God is perfect, but He is not a perfectionist. God always does what is it right, but the incarnation and death of Jesus is proof that God is not above working with broken material. Jesus is the Great Carpenter who is building a house out of warped wood: you and me. God comes down and takes our flesh, our weakness, our failures and instead of those infecting Him, spoiling Him, and somehow taking away from the glory of the project, He infects them with His holiness, righteousness, and goodness. In a mystery, where our sin abounds, His grace abounds still more.
But perfectionism whines about the imperfections. The perfectionist is a quitter and a complainer. He sees the messiness, the weaknesses, the holes, the blemishes and gets upset and throws his hands up in frustration. He walks away from the messiness. He resents having to work with flawed material. But this is to have a higher standard than even God has. And if God were to adopt your standard, you wouldn’t be here. He would have thrown His hands up and quit on you long ago. But our God is no quitter, no whiner, no perfectionist. The love and grace of God reaches down into our mess, our sin and picks us up right where are we are, warts and all. And because Jesus condemned sin in His flesh on the cross, now even our flesh begins to heal.
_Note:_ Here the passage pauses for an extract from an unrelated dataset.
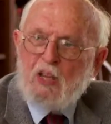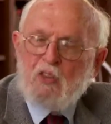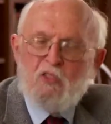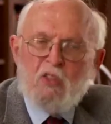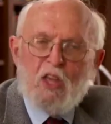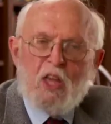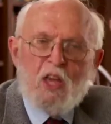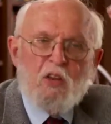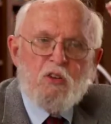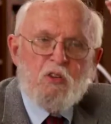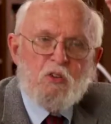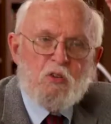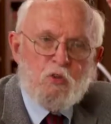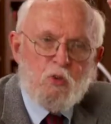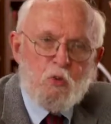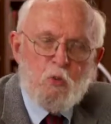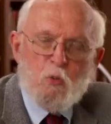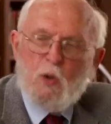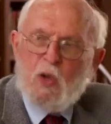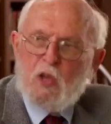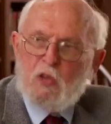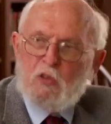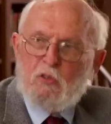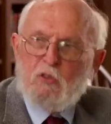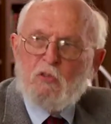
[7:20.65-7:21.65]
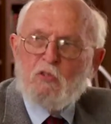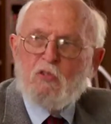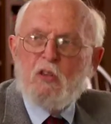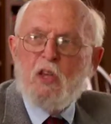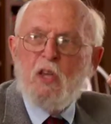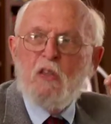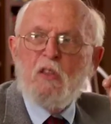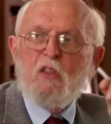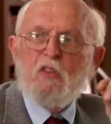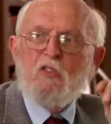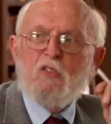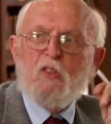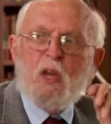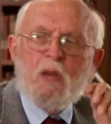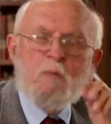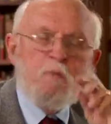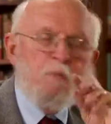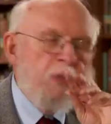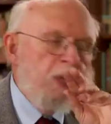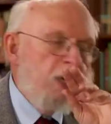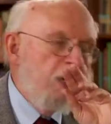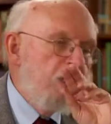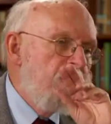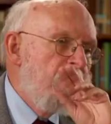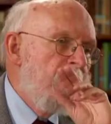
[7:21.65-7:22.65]
Is that two ways of saying the same
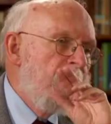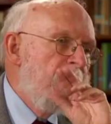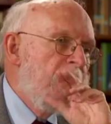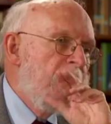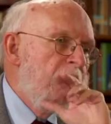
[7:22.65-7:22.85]
thing?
This means when your kids are disobedient, you can’t throw up your hands and give up as though everything has gone wrong. When things are difficult with your spouse, your parents, at work, this is a not a sign that you should quit, give up, run away. No, the gospel is that God has drawn near. If there’s a mess, then you have something to work with. If your house is a mess, don’t resent it. You have something to work with. If relationships are messy, don’t resent it. You have something to work with. And don’t avoid the hard cases by romantically looking for harder sounding ones. Plenty of folks hide from the hard work of dealing with the mess right in front them in the name of helping orphans and widows on the other side of the world. Perfectionism flourishes in idealistic dreams but is ultimately cruel and harsh because it ignores real needs right in front of you, but the perfect grace of God flourishes where we feel most helpless and hopeless and it’s the kind of grace that multiplies out for the world.